Wyoming recently has passed legislation that “bans” smoking in public places (except for a list of particular establishments where smoking is still permitted, and except for any county or municipality that doesn’t want to participate in the ban). There once was hope of increasing the “sin tax” on chewing tobacco. Elsewhere in the nation, we have had strong campaigns to reduce smoking for sake of health and public expenditure. Now the campaigns are shifting gears and targeting refined sugars, transfats, and calorie-laden meals.
I understand, to an extent, why people are so concerned about how many times we vist McDonald’s, or much fat is in that bag of potato chips, or whether or not we buy “Biggie”-sized soft drinks. As we continue to pay for insurance, either private or governmental, the effects are clear. Bad health practices lead to increase in expenses. Yet what I find odd is how the whole matter is couched almost as a moral dilemma, a moral crusade. Isn’t just unhealthy to partake of deep-fat-fried potatoes–it is an abomination that should be punished.

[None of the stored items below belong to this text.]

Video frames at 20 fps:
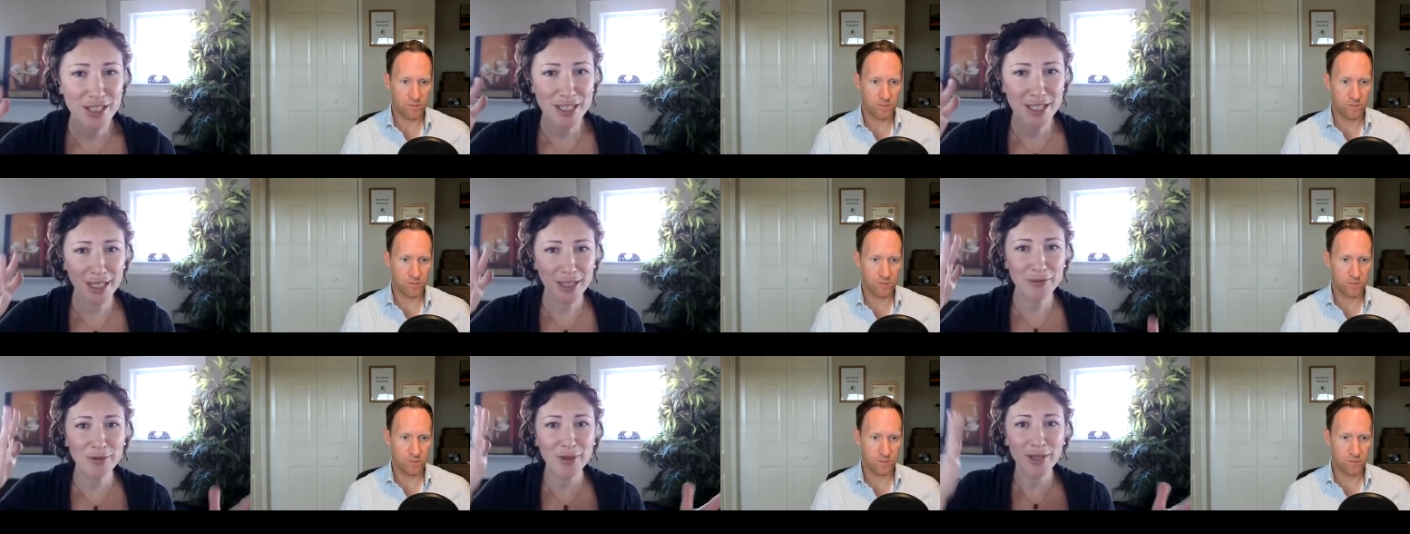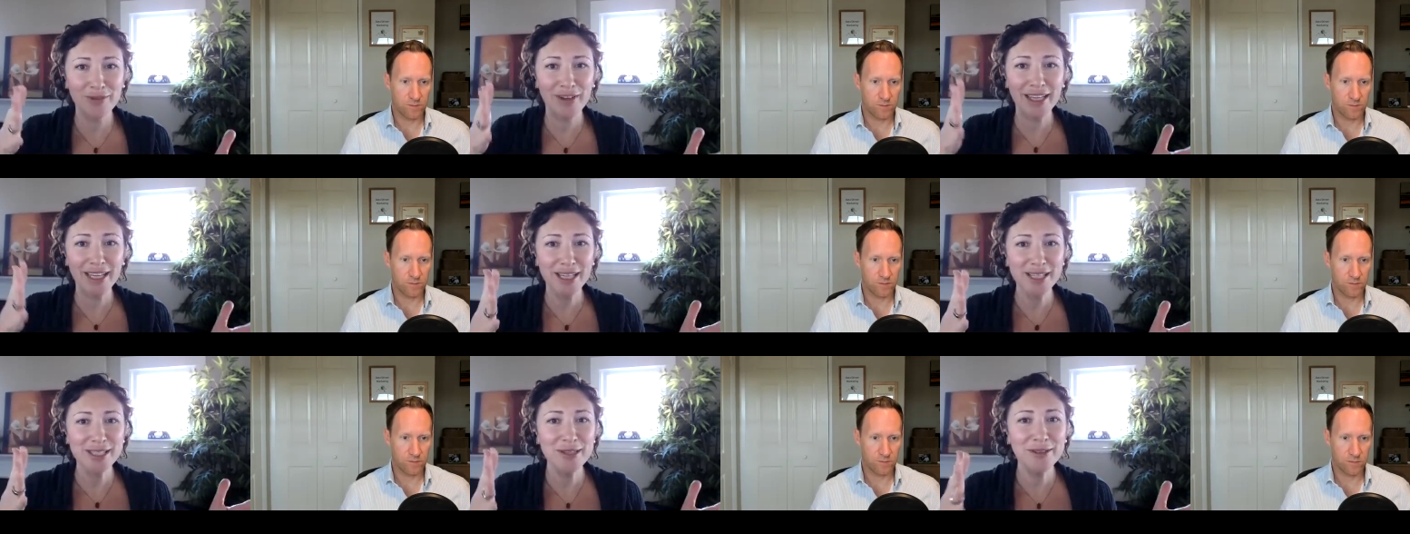Speaker 1: She's like, what if
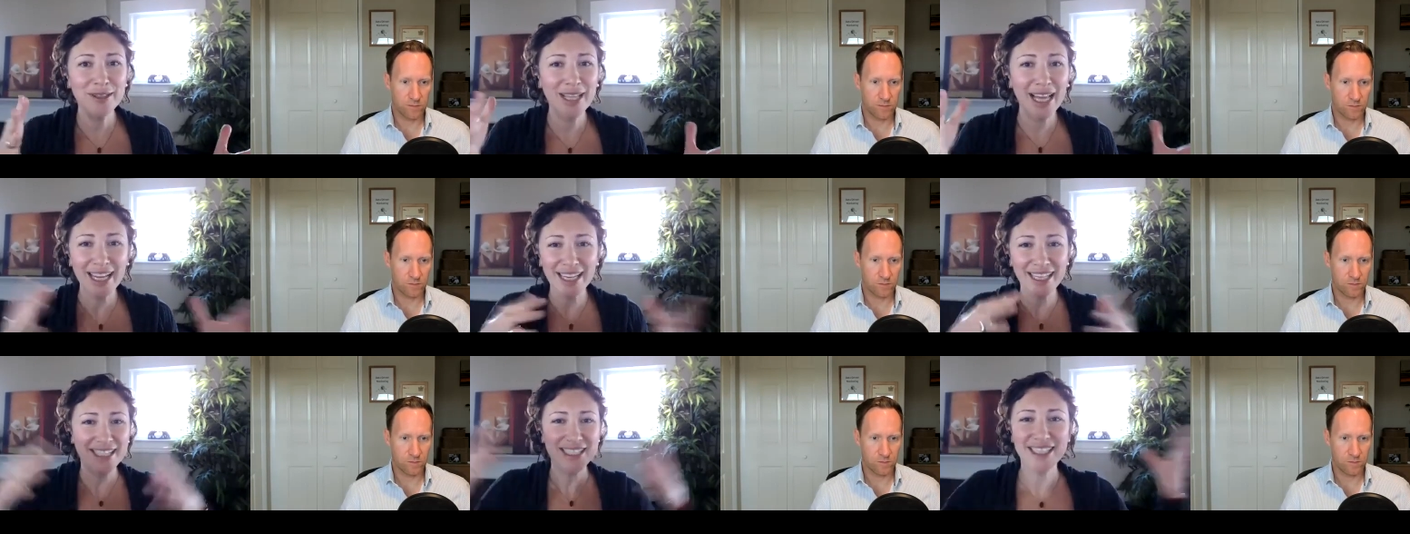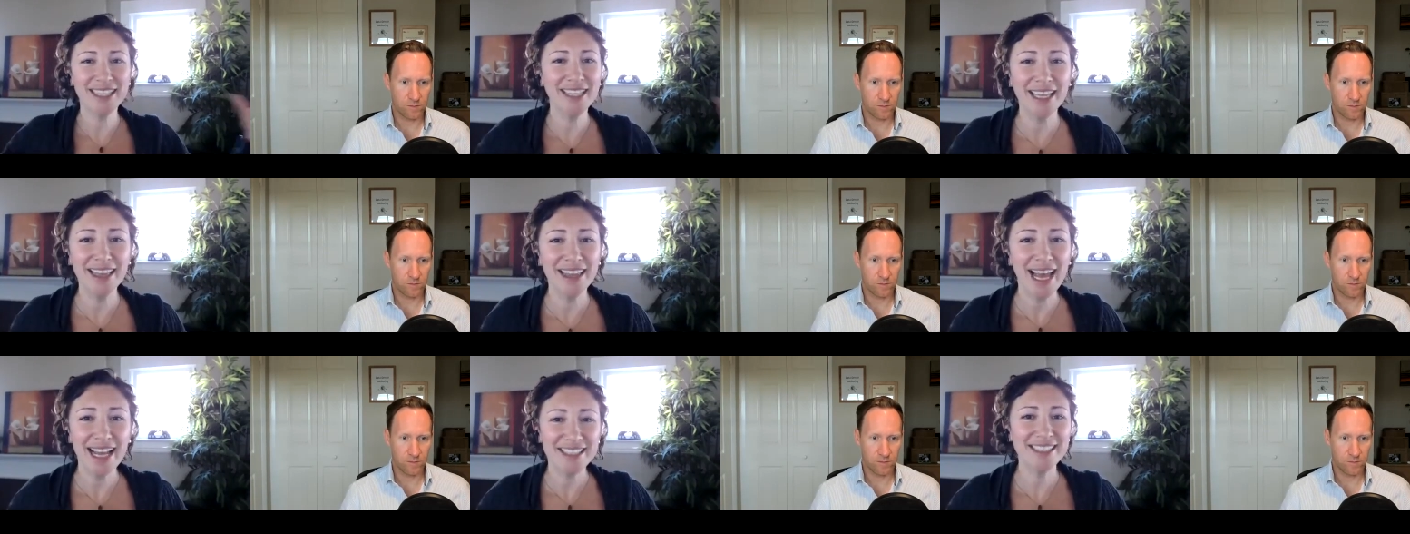I get two clients and
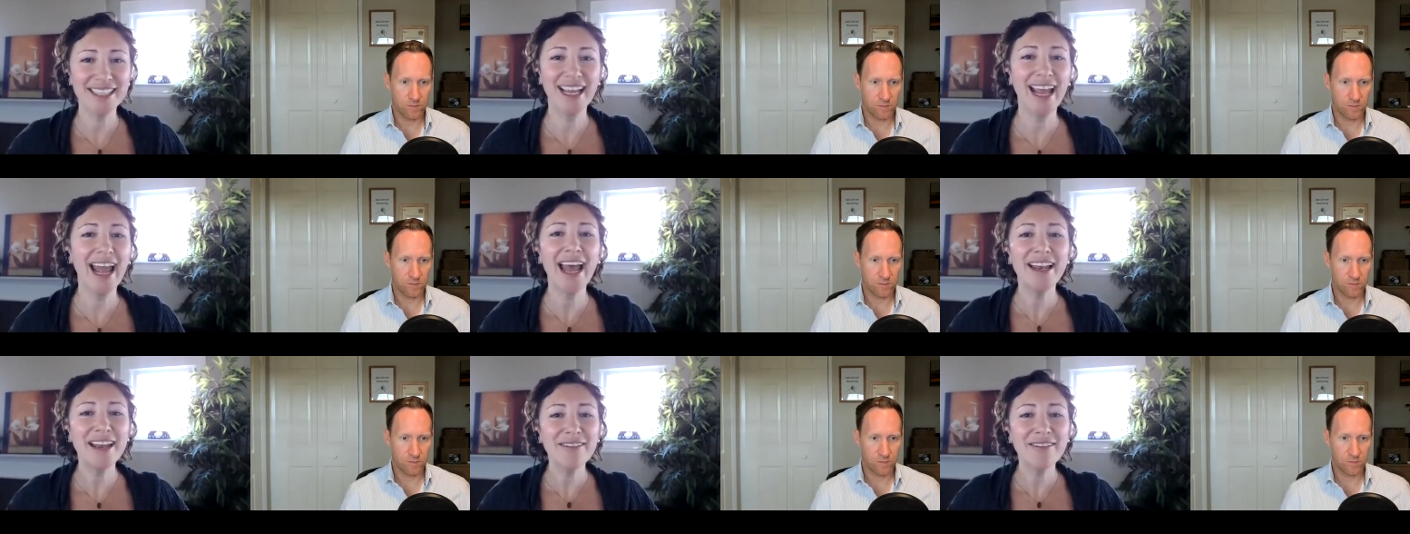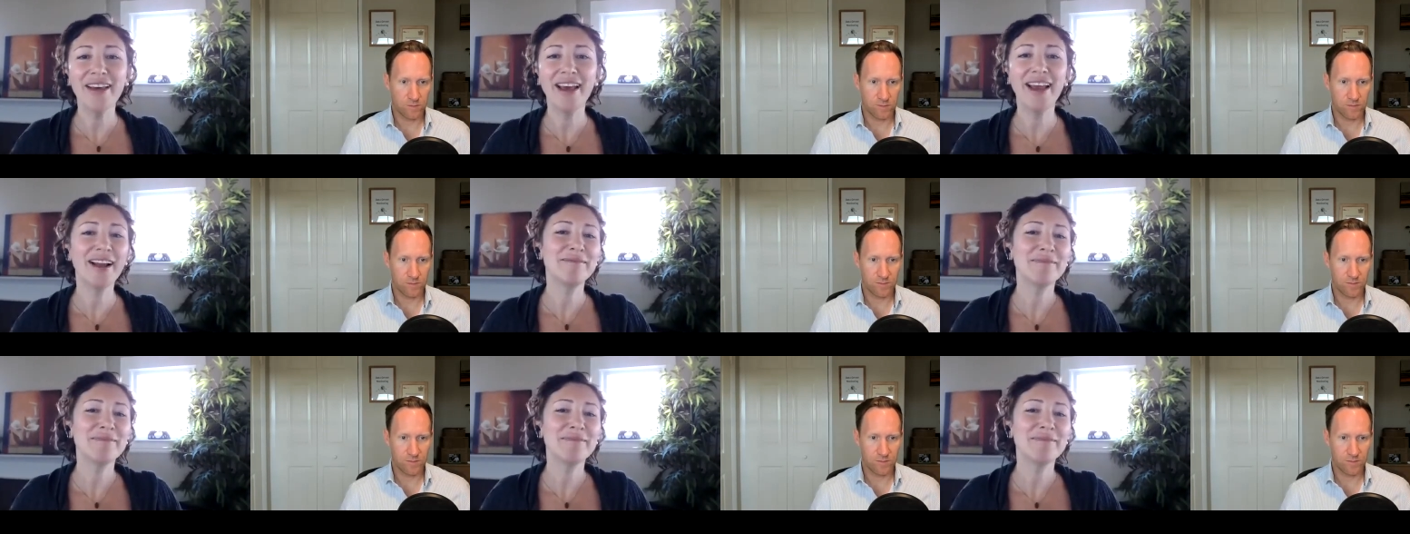then that's the end of it?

Now, I seem to remember a certain gentlemen who came around saying something like: “Do you not realize that everything that goes into a person from outside cannot defile, since it enters not the heart but the stomach and passes out into the latrine?”
Is it just me, or is our society unwittingly attempting a reversion back to the Old Covenant (though we’ll pick different foods to declare “unclean”)?
Worst of all, bacon is unclean under both regimes.
OH NO!! That means I’m going going to have to make my Bacon Explosion (http://www.bbqaddicts.com/blog/recipes/bacon-explosion/) in secret!
We live in an odd era. Having extra-martial sex? No big deal (don’t forget that condom). Eating a Big Mac – for shame, do you know how many fat grams are in that thing? Abort your child – no problem. Light up a cigarette within 50 feet of non-smokers and you’re a pariah. (I am an ex-smoker and don’t like when people light up around me either, mainly because it makes me want to have one.)
When health becomes a religion, well, it follows that government officials decree “clean” and “unclean” foods. Maybe we’ll see a return to the “Scarlet Letter.” Instead of punishing people for adultery, the New Puritans will make them stand on the street corner with contraband twinkies or chocolate bars sticking out of their mouths.
Bill, my heart went into palpitations just looking at the finished product! Yikes! I can’t wait to try it…
A soon-to-retire gent that I take the evening train with just returned from a two-week trip to Alaska. He and his wife went there and put an offer in on a house because, in his words, We just want to be left alone and the states in the Northeast don’t seem to understand that”
I understand.
I am firmly of the conviction that all bars ought to be smoke-filled and that there ought to be a two smoke minimum for certain establishments. I want a state to pass that law!
You’d like this essay: http://www.hoover.org/publications/policyreview/38245724.html
Donna V.
Perhaps not a scarlet letter, but some golden arches will be the badge of dishonor. Then they will be “boiled in their own pudding,” and buried with a steak on their heart.
S.B,
I saw that Mark Shea had linked to that on his blog, and that started me thinking. The observation comment comes out of that article, but I felt was enough of its own thought that it stood alone without the trace back. Perhaps I was wrong.
Great post!
This may sound a bit shocking coming from an otherwise conservative Catholic who’s never intentionally inhaled anything for amusement (other than helium balloons), but if we’re going to crack down on alcohol, tobacco and fattening food to the point where they are almost illegal, why not treat marijuana the same way — legalize it, but tax and regulate it to death, don’t allow it to be smoked in public places, and save the “war on drugs” for the really dangerous stuff like crack, heroin, and meth.
Yes, pot is mind-altering but so is alcohol and that’s legal. From what I understand it’s not any more addictive or harmful to one’s physical health than tobacco, and that’s legal too. From a moral point of view I don’t see where a pothead is that different from an alcoholic or chain smoker. No material thing or substance is evil in and of itself; it only becomes so when misused.